Astronomers are convinced that aliens might be residing in the clouds of 'failed brown dwarf stars.'

While these clouds contain enough energy to produce some life forms, the mass is not enough to create a nuclear reaction leading to the formation of a new star, is the explanation.The upper atmosphere of the clouds between the size of a planet and a star is composed of swirling gases. But their temperatures are low - almost as low as the earth's.

Such a star would be conducive for life forms. All life need not live only on terrestrial areas, after all. Lead author of the study Jack Yates, planetary scientist at the University of Edinburgh, told Science: "You don't necessarily need to have a terrestrial planet with a surface."

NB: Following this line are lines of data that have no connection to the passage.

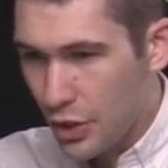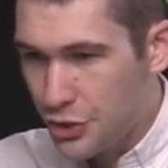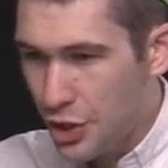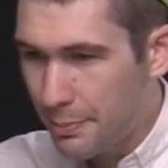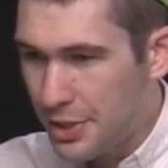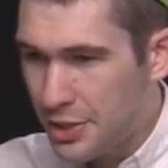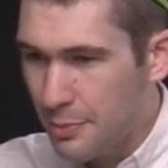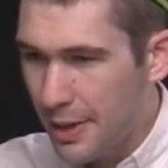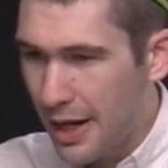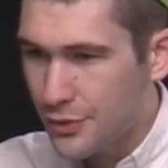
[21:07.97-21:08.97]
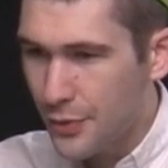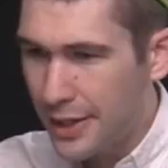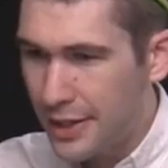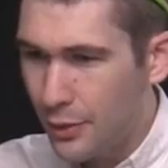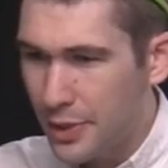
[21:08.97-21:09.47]
Jumping into the box
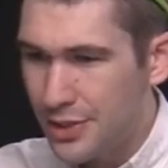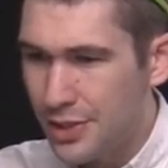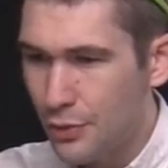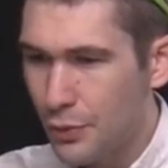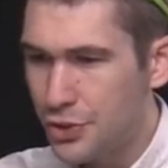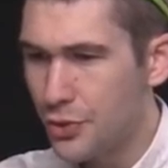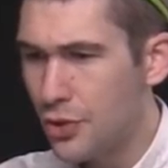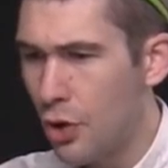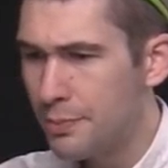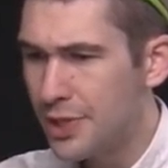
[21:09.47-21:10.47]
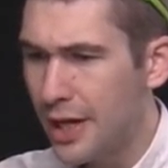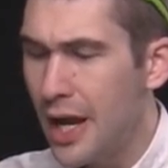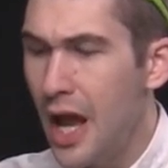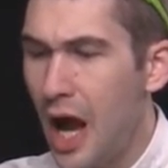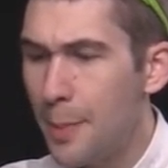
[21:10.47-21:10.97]
right here, we can see Richard Combs saying,
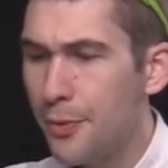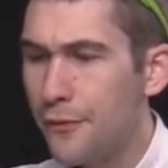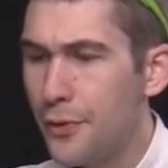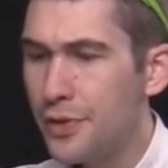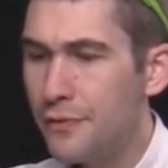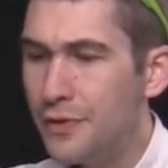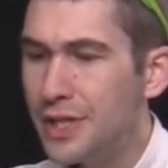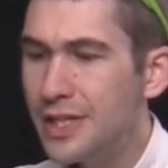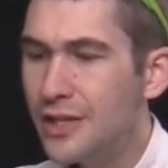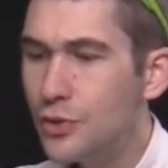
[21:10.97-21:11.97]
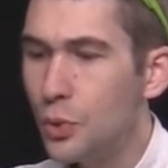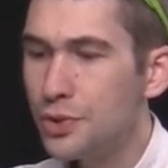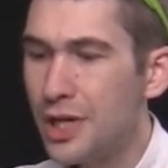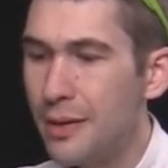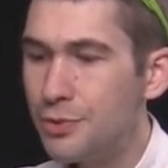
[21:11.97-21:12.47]
I prefer the VC Dual
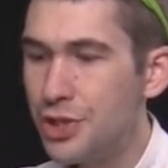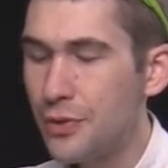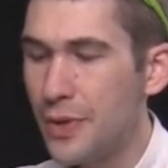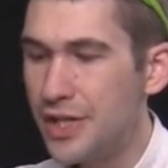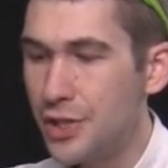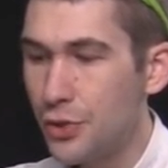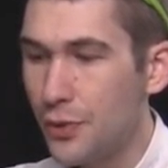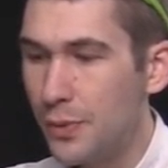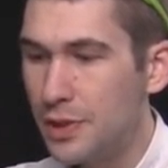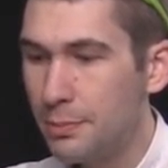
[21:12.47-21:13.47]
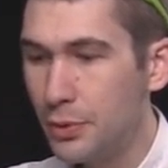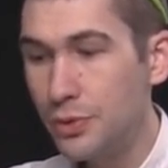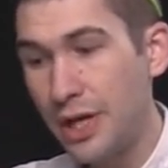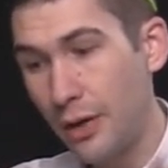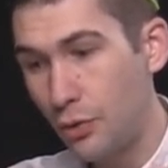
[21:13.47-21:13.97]
Time Generation 3 with the blue
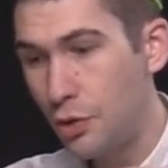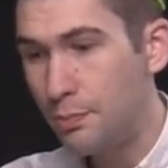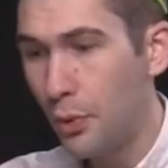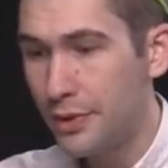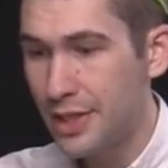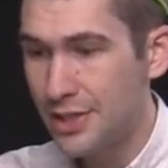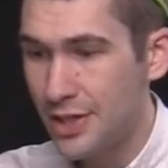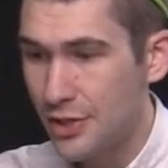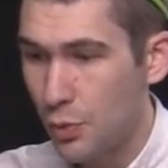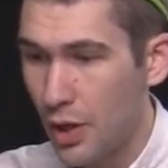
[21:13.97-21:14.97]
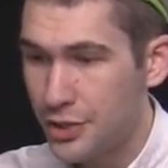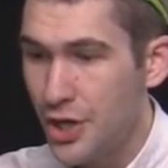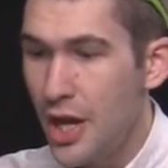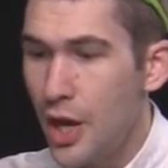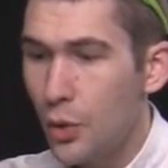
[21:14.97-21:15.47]
dial. Good point. That's a nice watch.
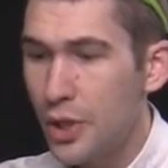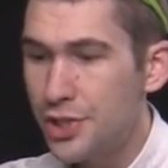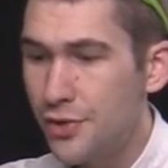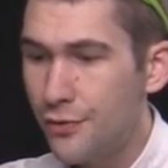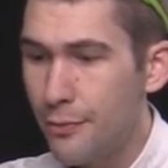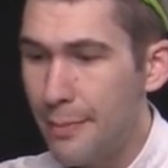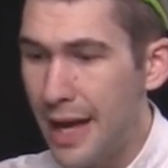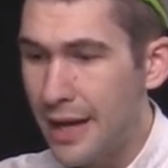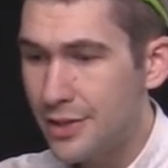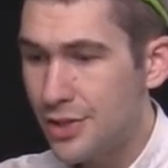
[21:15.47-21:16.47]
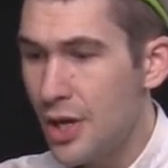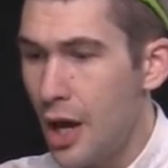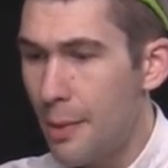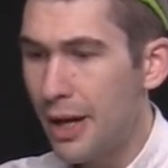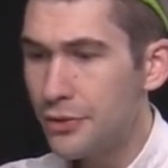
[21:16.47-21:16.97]
Question from Mads
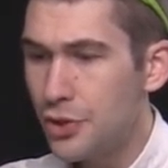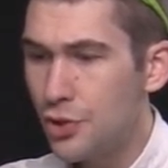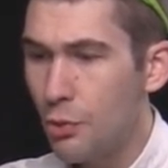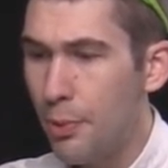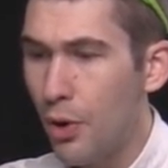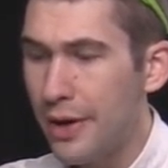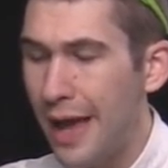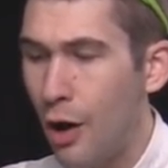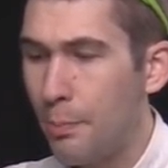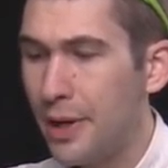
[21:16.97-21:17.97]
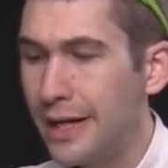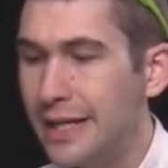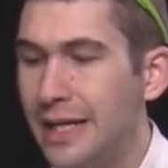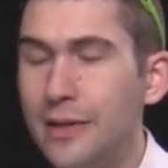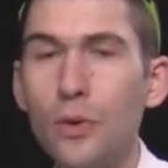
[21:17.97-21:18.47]
about the Chopard Alpine
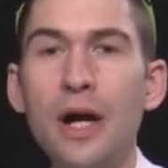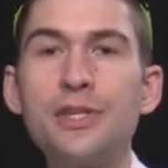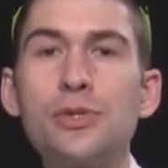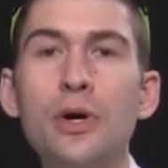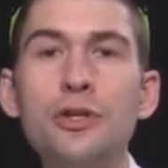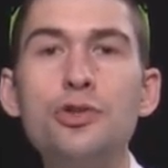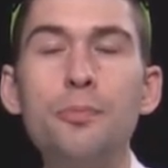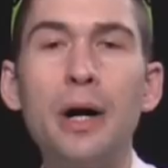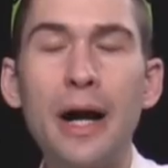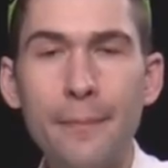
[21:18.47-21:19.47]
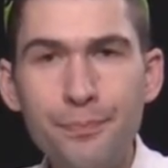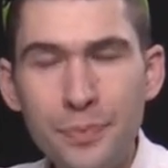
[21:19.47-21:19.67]
Eagle. I saw it in Dubai.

The team of experts examined a brown dwarf gas cloud called WISE 0855-0714, which is situated only seven light years from the earth. They seemed to base their concept on Carl Sagan's idea of "floating beings" living on the gassy planet, Jupiter. The US scientist, Sagan, had speculated that Jupiter would be inhabited by "enormous balloon-like lifeforms" floating the planet's hot gases.

Said the researchers: "We argue that an atmosphere sitting above a potentially uninhabitable planetary surface may be cool enough to sustain life. By doing this, we define an atmospheric habitable zone (AHZ)."

The clouds contain the ingredients for life that are found on earth, including carbon, hydrogen, nitrogen, and oxygen. However, these life forms might be microbial life forms, after all.

But UK astrobiologist Duncan Forgan from the University of St Andrews, who was not a part of the study, says a number of questions have not been answered.

"Having little microbes that float in and out of a brown dwarf atmosphere is great," he said. "But you've got to get them there first...It really opens up the field in terms of the number of objects that we might then think, well, these are habitable regions."